Print the records exactly as written, and let no picture into the answer.

____ Material for this task

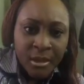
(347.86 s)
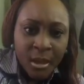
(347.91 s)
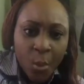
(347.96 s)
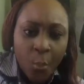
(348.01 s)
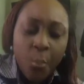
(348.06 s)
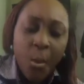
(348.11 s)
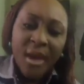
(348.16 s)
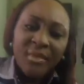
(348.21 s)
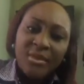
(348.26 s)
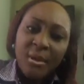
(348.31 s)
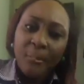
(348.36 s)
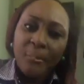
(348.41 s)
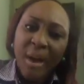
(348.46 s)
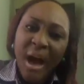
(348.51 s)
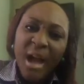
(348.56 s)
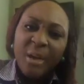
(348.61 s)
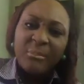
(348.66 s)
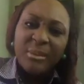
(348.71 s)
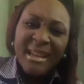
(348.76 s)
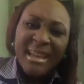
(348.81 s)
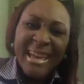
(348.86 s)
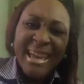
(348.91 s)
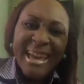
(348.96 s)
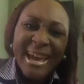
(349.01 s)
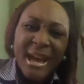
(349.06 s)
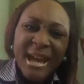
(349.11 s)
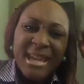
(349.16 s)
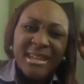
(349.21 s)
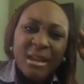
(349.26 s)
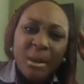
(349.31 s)
when the
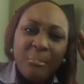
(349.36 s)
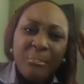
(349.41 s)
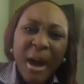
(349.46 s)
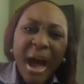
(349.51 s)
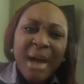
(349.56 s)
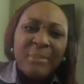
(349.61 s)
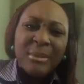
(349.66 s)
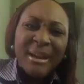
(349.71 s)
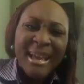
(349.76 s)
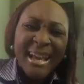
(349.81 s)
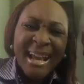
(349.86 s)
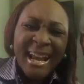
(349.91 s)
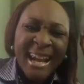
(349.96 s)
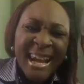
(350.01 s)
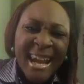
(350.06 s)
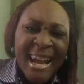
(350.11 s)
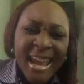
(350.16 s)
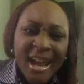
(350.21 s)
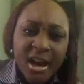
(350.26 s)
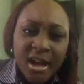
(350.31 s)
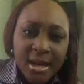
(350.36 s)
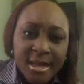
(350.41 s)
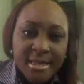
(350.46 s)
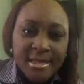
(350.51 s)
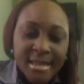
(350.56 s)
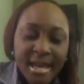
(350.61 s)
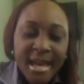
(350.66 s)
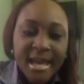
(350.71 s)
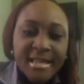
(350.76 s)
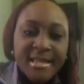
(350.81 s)
Bible clearly
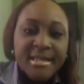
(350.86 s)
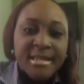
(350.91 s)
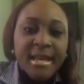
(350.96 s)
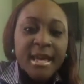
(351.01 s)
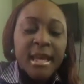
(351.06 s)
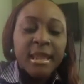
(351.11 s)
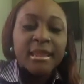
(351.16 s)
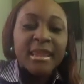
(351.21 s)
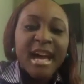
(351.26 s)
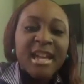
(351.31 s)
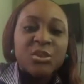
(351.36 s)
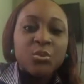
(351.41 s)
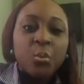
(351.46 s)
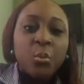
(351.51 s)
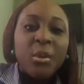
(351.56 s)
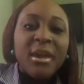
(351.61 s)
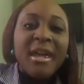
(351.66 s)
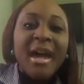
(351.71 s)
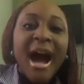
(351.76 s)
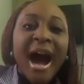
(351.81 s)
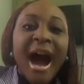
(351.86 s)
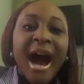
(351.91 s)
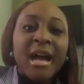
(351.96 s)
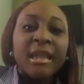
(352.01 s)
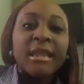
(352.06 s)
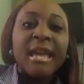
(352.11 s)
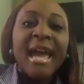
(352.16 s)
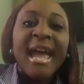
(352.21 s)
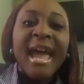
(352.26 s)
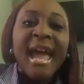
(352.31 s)
says that we are
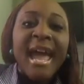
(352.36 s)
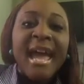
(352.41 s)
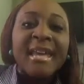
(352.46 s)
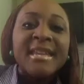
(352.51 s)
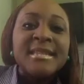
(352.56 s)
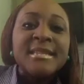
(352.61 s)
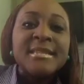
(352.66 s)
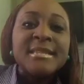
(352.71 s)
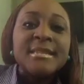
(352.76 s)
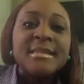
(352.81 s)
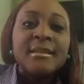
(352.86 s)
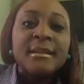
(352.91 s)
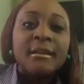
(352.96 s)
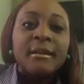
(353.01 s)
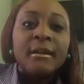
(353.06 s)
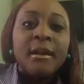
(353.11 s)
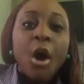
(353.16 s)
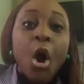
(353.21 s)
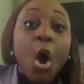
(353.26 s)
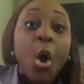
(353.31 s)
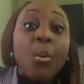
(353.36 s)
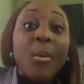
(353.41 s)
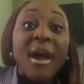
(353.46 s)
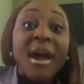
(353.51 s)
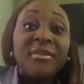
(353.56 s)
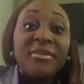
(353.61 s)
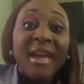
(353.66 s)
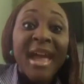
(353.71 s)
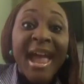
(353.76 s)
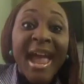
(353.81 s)
the heads, or we
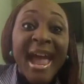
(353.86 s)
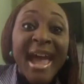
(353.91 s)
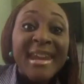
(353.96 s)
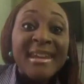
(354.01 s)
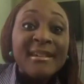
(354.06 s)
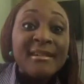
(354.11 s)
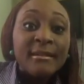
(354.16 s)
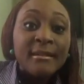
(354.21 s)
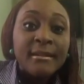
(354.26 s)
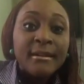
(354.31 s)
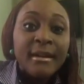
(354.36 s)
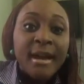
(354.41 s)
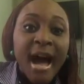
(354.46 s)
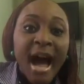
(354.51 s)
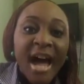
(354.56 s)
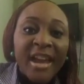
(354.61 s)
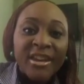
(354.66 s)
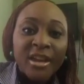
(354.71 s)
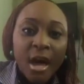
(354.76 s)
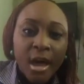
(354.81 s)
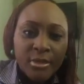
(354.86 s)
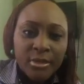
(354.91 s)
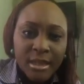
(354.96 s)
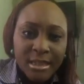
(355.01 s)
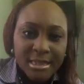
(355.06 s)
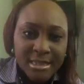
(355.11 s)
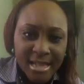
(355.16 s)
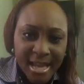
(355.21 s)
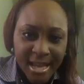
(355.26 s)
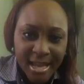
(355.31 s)
are the head and not the
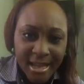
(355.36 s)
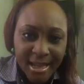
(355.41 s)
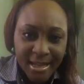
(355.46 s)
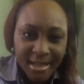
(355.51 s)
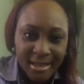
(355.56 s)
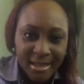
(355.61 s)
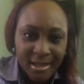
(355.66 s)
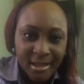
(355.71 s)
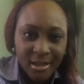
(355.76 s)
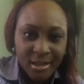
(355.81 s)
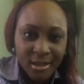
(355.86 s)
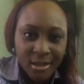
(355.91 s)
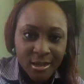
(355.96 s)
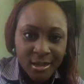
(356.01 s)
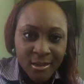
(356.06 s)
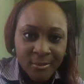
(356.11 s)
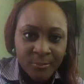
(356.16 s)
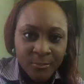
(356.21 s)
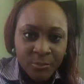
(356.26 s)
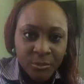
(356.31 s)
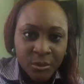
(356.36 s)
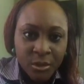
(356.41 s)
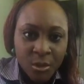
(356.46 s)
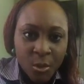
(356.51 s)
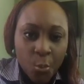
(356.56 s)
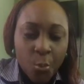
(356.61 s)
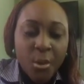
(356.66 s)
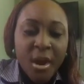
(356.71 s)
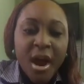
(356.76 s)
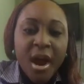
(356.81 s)
tail.
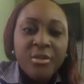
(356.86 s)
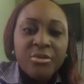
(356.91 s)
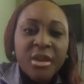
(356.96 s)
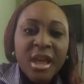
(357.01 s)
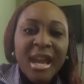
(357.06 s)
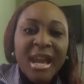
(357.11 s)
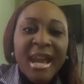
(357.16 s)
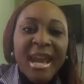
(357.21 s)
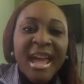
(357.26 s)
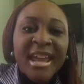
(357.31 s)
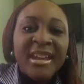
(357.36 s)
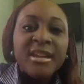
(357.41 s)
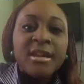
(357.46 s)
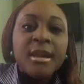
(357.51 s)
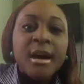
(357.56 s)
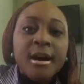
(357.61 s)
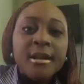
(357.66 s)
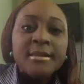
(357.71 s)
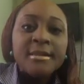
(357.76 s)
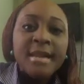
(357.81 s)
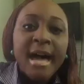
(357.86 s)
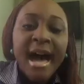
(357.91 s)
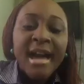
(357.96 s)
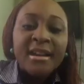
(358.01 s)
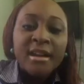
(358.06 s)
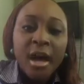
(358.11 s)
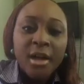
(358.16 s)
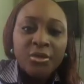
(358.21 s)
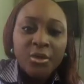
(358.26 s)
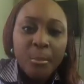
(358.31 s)
We are the lenders and
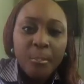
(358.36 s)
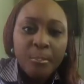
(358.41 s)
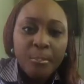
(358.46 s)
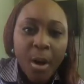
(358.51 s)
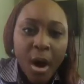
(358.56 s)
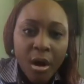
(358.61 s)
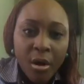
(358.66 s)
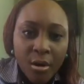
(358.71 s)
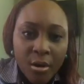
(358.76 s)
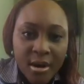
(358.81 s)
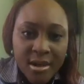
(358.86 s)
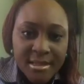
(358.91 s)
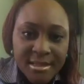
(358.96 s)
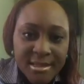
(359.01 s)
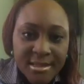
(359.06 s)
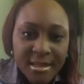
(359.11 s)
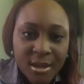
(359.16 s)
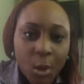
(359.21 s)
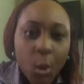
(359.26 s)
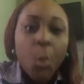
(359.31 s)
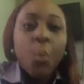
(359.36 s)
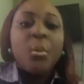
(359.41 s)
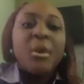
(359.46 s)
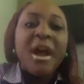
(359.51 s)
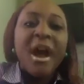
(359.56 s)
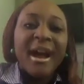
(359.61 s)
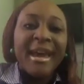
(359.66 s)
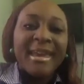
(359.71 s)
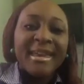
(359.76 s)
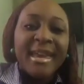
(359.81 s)
not the borrowers. We
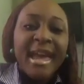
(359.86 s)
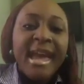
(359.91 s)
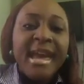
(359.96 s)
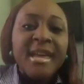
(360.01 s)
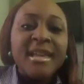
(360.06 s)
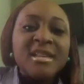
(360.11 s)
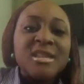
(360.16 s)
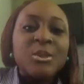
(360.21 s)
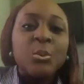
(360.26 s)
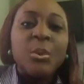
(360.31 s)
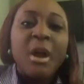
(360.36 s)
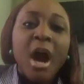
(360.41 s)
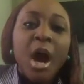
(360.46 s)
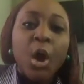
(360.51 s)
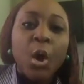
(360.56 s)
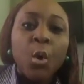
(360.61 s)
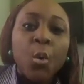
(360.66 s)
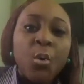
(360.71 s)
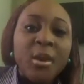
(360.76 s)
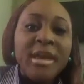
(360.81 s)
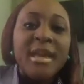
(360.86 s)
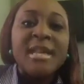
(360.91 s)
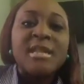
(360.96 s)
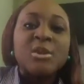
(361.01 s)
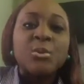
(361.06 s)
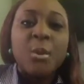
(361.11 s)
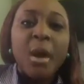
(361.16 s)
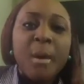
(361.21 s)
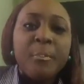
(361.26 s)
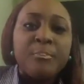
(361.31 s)
are kings, we are
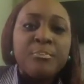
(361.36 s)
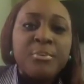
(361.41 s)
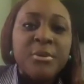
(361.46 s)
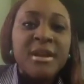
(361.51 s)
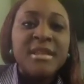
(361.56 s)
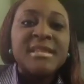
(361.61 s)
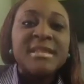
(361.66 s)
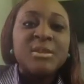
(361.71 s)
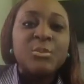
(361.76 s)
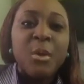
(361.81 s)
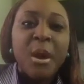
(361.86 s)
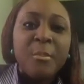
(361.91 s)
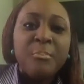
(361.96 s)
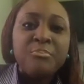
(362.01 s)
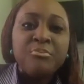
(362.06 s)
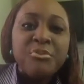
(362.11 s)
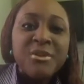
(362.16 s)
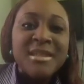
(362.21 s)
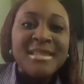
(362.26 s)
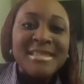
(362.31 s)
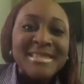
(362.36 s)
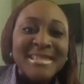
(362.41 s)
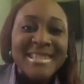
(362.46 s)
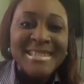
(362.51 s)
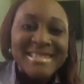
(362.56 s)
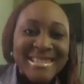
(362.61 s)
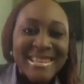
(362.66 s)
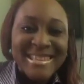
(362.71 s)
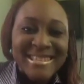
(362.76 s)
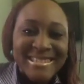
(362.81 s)
queens, we are princes, we are
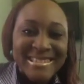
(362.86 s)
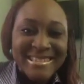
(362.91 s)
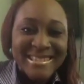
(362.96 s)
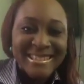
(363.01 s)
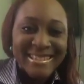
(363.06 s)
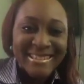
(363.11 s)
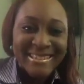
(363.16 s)
princesses.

________

**Task answer:**
(347.86 s)
(347.91 s)
(347.96 s)
(348.01 s)
(348.06 s)
(348.11 s)
(348.16 s)
(348.21 s)
(348.26 s)
(348.31 s)
(348.36 s)
(348.41 s)
(348.46 s)
(348.51 s)
(348.56 s)
(348.61 s)
(348.66 s)
(348.71 s)
(348.76 s)
(348.81 s)
(348.86 s)
(348.91 s)
(348.96 s)
(349.01 s)
(349.06 s)
(349.11 s)
(349.16 s)
(349.21 s)
(349.26 s)
(349.31 s)
when the
(349.36 s)
(349.41 s)
(349.46 s)
(349.51 s)
(349.56 s)
(349.61 s)
(349.66 s)
(349.71 s)
(349.76 s)
(349.81 s)
(349.86 s)
(349.91 s)
(349.96 s)
(350.01 s)
(350.06 s)
(350.11 s)
(350.16 s)
(350.21 s)
(350.26 s)
(350.31 s)
(350.36 s)
(350.41 s)
(350.46 s)
(350.51 s)
(350.56 s)
(350.61 s)
(350.66 s)
(350.71 s)
(350.76 s)
(350.81 s)
Bible clearly
(350.86 s)
(350.91 s)
(350.96 s)
(351.01 s)
(351.06 s)
(351.11 s)
(351.16 s)
(351.21 s)
(351.26 s)
(351.31 s)
(351.36 s)
(351.41 s)
(351.46 s)
(351.51 s)
(351.56 s)
(351.61 s)
(351.66 s)
(351.71 s)
(351.76 s)
(351.81 s)
(351.86 s)
(351.91 s)
(351.96 s)
(352.01 s)
(352.06 s)
(352.11 s)
(352.16 s)
(352.21 s)
(352.26 s)
(352.31 s)
says that we are
(352.36 s)
(352.41 s)
(352.46 s)
(352.51 s)
(352.56 s)
(352.61 s)
(352.66 s)
(352.71 s)
(352.76 s)
(352.81 s)
(352.86 s)
(352.91 s)
(352.96 s)
(353.01 s)
(353.06 s)
(353.11 s)
(353.16 s)
(353.21 s)
(353.26 s)
(353.31 s)
(353.36 s)
(353.41 s)
(353.46 s)
(353.51 s)
(353.56 s)
(353.61 s)
(353.66 s)
(353.71 s)
(353.76 s)
(353.81 s)
the heads, or we
(353.86 s)
(353.91 s)
(353.96 s)
(354.01 s)
(354.06 s)
(354.11 s)
(354.16 s)
(354.21 s)
(354.26 s)
(354.31 s)
(354.36 s)
(354.41 s)
(354.46 s)
(354.51 s)
(354.56 s)
(354.61 s)
(354.66 s)
(354.71 s)
(354.76 s)
(354.81 s)
(354.86 s)
(354.91 s)
(354.96 s)
(355.01 s)
(355.06 s)
(355.11 s)
(355.16 s)
(355.21 s)
(355.26 s)
(355.31 s)
are the head and not the
(355.36 s)
(355.41 s)
(355.46 s)
(355.51 s)
(355.56 s)
(355.61 s)
(355.66 s)
(355.71 s)
(355.76 s)
(355.81 s)
(355.86 s)
(355.91 s)
(355.96 s)
(356.01 s)
(356.06 s)
(356.11 s)
(356.16 s)
(356.21 s)
(356.26 s)
(356.31 s)
(356.36 s)
(356.41 s)
(356.46 s)
(356.51 s)
(356.56 s)
(356.61 s)
(356.66 s)
(356.71 s)
(356.76 s)
(356.81 s)
tail.
(356.86 s)
(356.91 s)
(356.96 s)
(357.01 s)
(357.06 s)
(357.11 s)
(357.16 s)
(357.21 s)
(357.26 s)
(357.31 s)
(357.36 s)
(357.41 s)
(357.46 s)
(357.51 s)
(357.56 s)
(357.61 s)
(357.66 s)
(357.71 s)
(357.76 s)
(357.81 s)
(357.86 s)
(357.91 s)
(357.96 s)
(358.01 s)
(358.06 s)
(358.11 s)
(358.16 s)
(358.21 s)
(358.26 s)
(358.31 s)
We are the lenders and
(358.36 s)
(358.41 s)
(358.46 s)
(358.51 s)
(358.56 s)
(358.61 s)
(358.66 s)
(358.71 s)
(358.76 s)
(358.81 s)
(358.86 s)
(358.91 s)
(358.96 s)
(359.01 s)
(359.06 s)
(359.11 s)
(359.16 s)
(359.21 s)
(359.26 s)
(359.31 s)
(359.36 s)
(359.41 s)
(359.46 s)
(359.51 s)
(359.56 s)
(359.61 s)
(359.66 s)
(359.71 s)
(359.76 s)
(359.81 s)
not the borrowers. We
(359.86 s)
(359.91 s)
(359.96 s)
(360.01 s)
(360.06 s)
(360.11 s)
(360.16 s)
(360.21 s)
(360.26 s)
(360.31 s)
(360.36 s)
(360.41 s)
(360.46 s)
(360.51 s)
(360.56 s)
(360.61 s)
(360.66 s)
(360.71 s)
(360.76 s)
(360.81 s)
(360.86 s)
(360.91 s)
(360.96 s)
(361.01 s)
(361.06 s)
(361.11 s)
(361.16 s)
(361.21 s)
(361.26 s)
(361.31 s)
are kings, we are
(361.36 s)
(361.41 s)
(361.46 s)
(361.51 s)
(361.56 s)
(361.61 s)
(361.66 s)
(361.71 s)
(361.76 s)
(361.81 s)
(361.86 s)
(361.91 s)
(361.96 s)
(362.01 s)
(362.06 s)
(362.11 s)
(362.16 s)
(362.21 s)
(362.26 s)
(362.31 s)
(362.36 s)
(362.41 s)
(362.46 s)
(362.51 s)
(362.56 s)
(362.61 s)
(362.66 s)
(362.71 s)
(362.76 s)
(362.81 s)
queens, we are princes, we are
(362.86 s)
(362.91 s)
(362.96 s)
(363.01 s)
(363.06 s)
(363.11 s)
(363.16 s)
princesses.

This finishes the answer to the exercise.